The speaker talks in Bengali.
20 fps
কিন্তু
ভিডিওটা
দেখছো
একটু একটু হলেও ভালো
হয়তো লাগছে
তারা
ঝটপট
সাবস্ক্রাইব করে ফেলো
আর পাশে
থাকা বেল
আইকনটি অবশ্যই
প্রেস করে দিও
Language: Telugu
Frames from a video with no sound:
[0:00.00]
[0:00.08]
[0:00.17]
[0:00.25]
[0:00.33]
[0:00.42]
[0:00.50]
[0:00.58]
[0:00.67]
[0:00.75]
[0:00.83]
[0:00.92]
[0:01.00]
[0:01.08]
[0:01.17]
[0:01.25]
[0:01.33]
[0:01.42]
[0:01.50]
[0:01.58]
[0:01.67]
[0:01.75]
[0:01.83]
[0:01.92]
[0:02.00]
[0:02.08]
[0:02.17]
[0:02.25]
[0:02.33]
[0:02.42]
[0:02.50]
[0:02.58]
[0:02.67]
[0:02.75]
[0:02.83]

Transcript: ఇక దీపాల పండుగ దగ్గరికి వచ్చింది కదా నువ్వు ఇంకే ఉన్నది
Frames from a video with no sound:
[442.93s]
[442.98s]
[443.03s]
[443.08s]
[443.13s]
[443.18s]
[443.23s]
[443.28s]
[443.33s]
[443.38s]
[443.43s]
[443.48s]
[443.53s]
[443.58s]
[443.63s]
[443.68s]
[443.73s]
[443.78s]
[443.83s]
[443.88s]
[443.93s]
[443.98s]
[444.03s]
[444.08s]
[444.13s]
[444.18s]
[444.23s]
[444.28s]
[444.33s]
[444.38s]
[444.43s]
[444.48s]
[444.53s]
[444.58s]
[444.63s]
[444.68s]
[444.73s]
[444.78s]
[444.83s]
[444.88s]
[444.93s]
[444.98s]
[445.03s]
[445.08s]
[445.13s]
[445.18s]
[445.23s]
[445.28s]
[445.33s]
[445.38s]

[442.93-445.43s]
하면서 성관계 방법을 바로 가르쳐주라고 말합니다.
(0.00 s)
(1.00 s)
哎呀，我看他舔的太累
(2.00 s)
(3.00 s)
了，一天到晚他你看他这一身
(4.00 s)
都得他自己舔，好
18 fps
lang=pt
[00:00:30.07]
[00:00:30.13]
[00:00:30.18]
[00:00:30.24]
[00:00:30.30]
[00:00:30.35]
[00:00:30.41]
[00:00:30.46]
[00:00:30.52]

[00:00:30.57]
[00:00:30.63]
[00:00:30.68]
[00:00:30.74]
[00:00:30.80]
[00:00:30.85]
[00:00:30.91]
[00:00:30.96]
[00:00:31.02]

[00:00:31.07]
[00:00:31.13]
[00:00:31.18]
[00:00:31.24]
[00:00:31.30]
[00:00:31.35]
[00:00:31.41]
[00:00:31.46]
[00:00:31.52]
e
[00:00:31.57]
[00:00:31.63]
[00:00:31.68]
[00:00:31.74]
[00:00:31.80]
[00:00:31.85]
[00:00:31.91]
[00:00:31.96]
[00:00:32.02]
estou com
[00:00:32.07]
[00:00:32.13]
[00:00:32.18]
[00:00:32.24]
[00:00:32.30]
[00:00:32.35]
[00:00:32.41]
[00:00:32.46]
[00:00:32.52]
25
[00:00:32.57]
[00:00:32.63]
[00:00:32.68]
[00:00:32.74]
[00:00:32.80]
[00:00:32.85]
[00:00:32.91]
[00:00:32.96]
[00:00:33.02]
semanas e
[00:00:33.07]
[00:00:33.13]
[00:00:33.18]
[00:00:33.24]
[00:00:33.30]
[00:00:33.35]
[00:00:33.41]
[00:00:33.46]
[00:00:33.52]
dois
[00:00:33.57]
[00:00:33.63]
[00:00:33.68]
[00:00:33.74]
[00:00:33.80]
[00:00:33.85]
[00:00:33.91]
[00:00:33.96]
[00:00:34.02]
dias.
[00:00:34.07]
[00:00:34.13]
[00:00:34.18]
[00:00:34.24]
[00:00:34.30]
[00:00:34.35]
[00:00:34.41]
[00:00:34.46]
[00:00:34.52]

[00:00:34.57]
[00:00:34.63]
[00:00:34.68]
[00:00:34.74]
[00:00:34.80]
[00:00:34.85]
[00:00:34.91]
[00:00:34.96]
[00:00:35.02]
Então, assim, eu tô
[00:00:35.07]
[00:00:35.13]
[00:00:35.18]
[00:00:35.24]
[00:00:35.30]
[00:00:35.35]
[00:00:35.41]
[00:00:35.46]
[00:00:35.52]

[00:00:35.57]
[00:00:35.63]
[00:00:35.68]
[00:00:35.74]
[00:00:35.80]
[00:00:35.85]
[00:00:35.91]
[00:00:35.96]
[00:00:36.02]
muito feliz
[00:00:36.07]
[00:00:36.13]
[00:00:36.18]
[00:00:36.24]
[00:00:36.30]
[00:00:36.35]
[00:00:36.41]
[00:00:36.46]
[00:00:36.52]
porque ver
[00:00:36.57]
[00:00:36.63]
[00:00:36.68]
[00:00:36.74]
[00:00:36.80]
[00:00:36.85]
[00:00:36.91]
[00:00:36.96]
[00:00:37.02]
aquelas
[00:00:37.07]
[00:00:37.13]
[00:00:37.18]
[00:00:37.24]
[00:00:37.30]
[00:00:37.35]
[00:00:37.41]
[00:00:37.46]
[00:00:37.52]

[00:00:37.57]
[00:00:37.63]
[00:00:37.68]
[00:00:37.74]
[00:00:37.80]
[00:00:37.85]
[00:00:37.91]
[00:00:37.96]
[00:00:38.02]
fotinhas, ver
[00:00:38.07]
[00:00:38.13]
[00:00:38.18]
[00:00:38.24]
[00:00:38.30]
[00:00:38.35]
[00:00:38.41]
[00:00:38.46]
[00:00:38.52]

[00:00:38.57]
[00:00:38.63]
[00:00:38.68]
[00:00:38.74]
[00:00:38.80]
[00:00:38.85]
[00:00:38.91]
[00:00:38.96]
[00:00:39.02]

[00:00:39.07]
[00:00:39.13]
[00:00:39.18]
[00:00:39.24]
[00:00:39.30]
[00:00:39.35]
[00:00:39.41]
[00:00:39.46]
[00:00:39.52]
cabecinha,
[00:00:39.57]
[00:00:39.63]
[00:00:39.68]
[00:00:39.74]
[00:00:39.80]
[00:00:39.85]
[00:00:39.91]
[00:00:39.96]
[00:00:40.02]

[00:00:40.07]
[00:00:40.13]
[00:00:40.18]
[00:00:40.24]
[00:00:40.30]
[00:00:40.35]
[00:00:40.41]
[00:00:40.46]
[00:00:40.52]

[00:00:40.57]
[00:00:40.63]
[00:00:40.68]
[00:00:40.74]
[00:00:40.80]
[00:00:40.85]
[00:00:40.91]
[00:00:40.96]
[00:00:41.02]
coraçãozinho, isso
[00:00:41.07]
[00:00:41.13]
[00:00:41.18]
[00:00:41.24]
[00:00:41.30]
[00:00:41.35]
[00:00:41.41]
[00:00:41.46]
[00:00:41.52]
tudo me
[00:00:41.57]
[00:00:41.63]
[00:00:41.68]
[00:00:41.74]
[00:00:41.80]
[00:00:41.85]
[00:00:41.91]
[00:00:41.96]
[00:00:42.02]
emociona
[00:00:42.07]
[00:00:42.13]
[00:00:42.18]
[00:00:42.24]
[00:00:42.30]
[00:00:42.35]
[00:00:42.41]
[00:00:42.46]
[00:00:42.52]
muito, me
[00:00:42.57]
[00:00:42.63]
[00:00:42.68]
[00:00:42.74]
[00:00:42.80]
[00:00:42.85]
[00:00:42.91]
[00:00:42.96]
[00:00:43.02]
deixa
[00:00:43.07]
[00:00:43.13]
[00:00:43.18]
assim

Your task. Word for word, give the material above a second time.

Result.
The speaker talks in Bengali.
20 fps
কিন্তু
ভিডিওটা
দেখছো
একটু একটু হলেও ভালো
হয়তো লাগছে
তারা
ঝটপট
সাবস্ক্রাইব করে ফেলো
আর পাশে
থাকা বেল
আইকনটি অবশ্যই
প্রেস করে দিও
Language: Telugu
Frames from a video with no sound:
[0:00.00]
[0:00.08]
[0:00.17]
[0:00.25]
[0:00.33]
[0:00.42]
[0:00.50]
[0:00.58]
[0:00.67]
[0:00.75]
[0:00.83]
[0:00.92]
[0:01.00]
[0:01.08]
[0:01.17]
[0:01.25]
[0:01.33]
[0:01.42]
[0:01.50]
[0:01.58]
[0:01.67]
[0:01.75]
[0:01.83]
[0:01.92]
[0:02.00]
[0:02.08]
[0:02.17]
[0:02.25]
[0:02.33]
[0:02.42]
[0:02.50]
[0:02.58]
[0:02.67]
[0:02.75]
[0:02.83]

Transcript: ఇక దీపాల పండుగ దగ్గరికి వచ్చింది కదా నువ్వు ఇంకే ఉన్నది
Frames from a video with no sound:
[442.93s]
[442.98s]
[443.03s]
[443.08s]
[443.13s]
[443.18s]
[443.23s]
[443.28s]
[443.33s]
[443.38s]
[443.43s]
[443.48s]
[443.53s]
[443.58s]
[443.63s]
[443.68s]
[443.73s]
[443.78s]
[443.83s]
[443.88s]
[443.93s]
[443.98s]
[444.03s]
[444.08s]
[444.13s]
[444.18s]
[444.23s]
[444.28s]
[444.33s]
[444.38s]
[444.43s]
[444.48s]
[444.53s]
[444.58s]
[444.63s]
[444.68s]
[444.73s]
[444.78s]
[444.83s]
[444.88s]
[444.93s]
[444.98s]
[445.03s]
[445.08s]
[445.13s]
[445.18s]
[445.23s]
[445.28s]
[445.33s]
[445.38s]

[442.93-445.43s]
하면서 성관계 방법을 바로 가르쳐주라고 말합니다.
(0.00 s)
(1.00 s)
哎呀，我看他舔的太累
(2.00 s)
(3.00 s)
了，一天到晚他你看他这一身
(4.00 s)
都得他自己舔，好
18 fps
lang=pt
[00:00:30.07]
[00:00:30.13]
[00:00:30.18]
[00:00:30.24]
[00:00:30.30]
[00:00:30.35]
[00:00:30.41]
[00:00:30.46]
[00:00:30.52]

[00:00:30.57]
[00:00:30.63]
[00:00:30.68]
[00:00:30.74]
[00:00:30.80]
[00:00:30.85]
[00:00:30.91]
[00:00:30.96]
[00:00:31.02]

[00:00:31.07]
[00:00:31.13]
[00:00:31.18]
[00:00:31.24]
[00:00:31.30]
[00:00:31.35]
[00:00:31.41]
[00:00:31.46]
[00:00:31.52]
e
[00:00:31.57]
[00:00:31.63]
[00:00:31.68]
[00:00:31.74]
[00:00:31.80]
[00:00:31.85]
[00:00:31.91]
[00:00:31.96]
[00:00:32.02]
estou com
[00:00:32.07]
[00:00:32.13]
[00:00:32.18]
[00:00:32.24]
[00:00:32.30]
[00:00:32.35]
[00:00:32.41]
[00:00:32.46]
[00:00:32.52]
25
[00:00:32.57]
[00:00:32.63]
[00:00:32.68]
[00:00:32.74]
[00:00:32.80]
[00:00:32.85]
[00:00:32.91]
[00:00:32.96]
[00:00:33.02]
semanas e
[00:00:33.07]
[00:00:33.13]
[00:00:33.18]
[00:00:33.24]
[00:00:33.30]
[00:00:33.35]
[00:00:33.41]
[00:00:33.46]
[00:00:33.52]
dois
[00:00:33.57]
[00:00:33.63]
[00:00:33.68]
[00:00:33.74]
[00:00:33.80]
[00:00:33.85]
[00:00:33.91]
[00:00:33.96]
[00:00:34.02]
dias.
[00:00:34.07]
[00:00:34.13]
[00:00:34.18]
[00:00:34.24]
[00:00:34.30]
[00:00:34.35]
[00:00:34.41]
[00:00:34.46]
[00:00:34.52]

[00:00:34.57]
[00:00:34.63]
[00:00:34.68]
[00:00:34.74]
[00:00:34.80]
[00:00:34.85]
[00:00:34.91]
[00:00:34.96]
[00:00:35.02]
Então, assim, eu tô
[00:00:35.07]
[00:00:35.13]
[00:00:35.18]
[00:00:35.24]
[00:00:35.30]
[00:00:35.35]
[00:00:35.41]
[00:00:35.46]
[00:00:35.52]

[00:00:35.57]
[00:00:35.63]
[00:00:35.68]
[00:00:35.74]
[00:00:35.80]
[00:00:35.85]
[00:00:35.91]
[00:00:35.96]
[00:00:36.02]
muito feliz
[00:00:36.07]
[00:00:36.13]
[00:00:36.18]
[00:00:36.24]
[00:00:36.30]
[00:00:36.35]
[00:00:36.41]
[00:00:36.46]
[00:00:36.52]
porque ver
[00:00:36.57]
[00:00:36.63]
[00:00:36.68]
[00:00:36.74]
[00:00:36.80]
[00:00:36.85]
[00:00:36.91]
[00:00:36.96]
[00:00:37.02]
aquelas
[00:00:37.07]
[00:00:37.13]
[00:00:37.18]
[00:00:37.24]
[00:00:37.30]
[00:00:37.35]
[00:00:37.41]
[00:00:37.46]
[00:00:37.52]

[00:00:37.57]
[00:00:37.63]
[00:00:37.68]
[00:00:37.74]
[00:00:37.80]
[00:00:37.85]
[00:00:37.91]
[00:00:37.96]
[00:00:38.02]
fotinhas, ver
[00:00:38.07]
[00:00:38.13]
[00:00:38.18]
[00:00:38.24]
[00:00:38.30]
[00:00:38.35]
[00:00:38.41]
[00:00:38.46]
[00:00:38.52]

[00:00:38.57]
[00:00:38.63]
[00:00:38.68]
[00:00:38.74]
[00:00:38.80]
[00:00:38.85]
[00:00:38.91]
[00:00:38.96]
[00:00:39.02]

[00:00:39.07]
[00:00:39.13]
[00:00:39.18]
[00:00:39.24]
[00:00:39.30]
[00:00:39.35]
[00:00:39.41]
[00:00:39.46]
[00:00:39.52]
cabecinha,
[00:00:39.57]
[00:00:39.63]
[00:00:39.68]
[00:00:39.74]
[00:00:39.80]
[00:00:39.85]
[00:00:39.91]
[00:00:39.96]
[00:00:40.02]

[00:00:40.07]
[00:00:40.13]
[00:00:40.18]
[00:00:40.24]
[00:00:40.30]
[00:00:40.35]
[00:00:40.41]
[00:00:40.46]
[00:00:40.52]

[00:00:40.57]
[00:00:40.63]
[00:00:40.68]
[00:00:40.74]
[00:00:40.80]
[00:00:40.85]
[00:00:40.91]
[00:00:40.96]
[00:00:41.02]
coraçãozinho, isso
[00:00:41.07]
[00:00:41.13]
[00:00:41.18]
[00:00:41.24]
[00:00:41.30]
[00:00:41.35]
[00:00:41.41]
[00:00:41.46]
[00:00:41.52]
tudo me
[00:00:41.57]
[00:00:41.63]
[00:00:41.68]
[00:00:41.74]
[00:00:41.80]
[00:00:41.85]
[00:00:41.91]
[00:00:41.96]
[00:00:42.02]
emociona
[00:00:42.07]
[00:00:42.13]
[00:00:42.18]
[00:00:42.24]
[00:00:42.30]
[00:00:42.35]
[00:00:42.41]
[00:00:42.46]
[00:00:42.52]
muito, me
[00:00:42.57]
[00:00:42.63]
[00:00:42.68]
[00:00:42.74]
[00:00:42.80]
[00:00:42.85]
[00:00:42.91]
[00:00:42.96]
[00:00:43.02]
deixa
[00:00:43.07]
[00:00:43.13]
[00:00:43.18]
assim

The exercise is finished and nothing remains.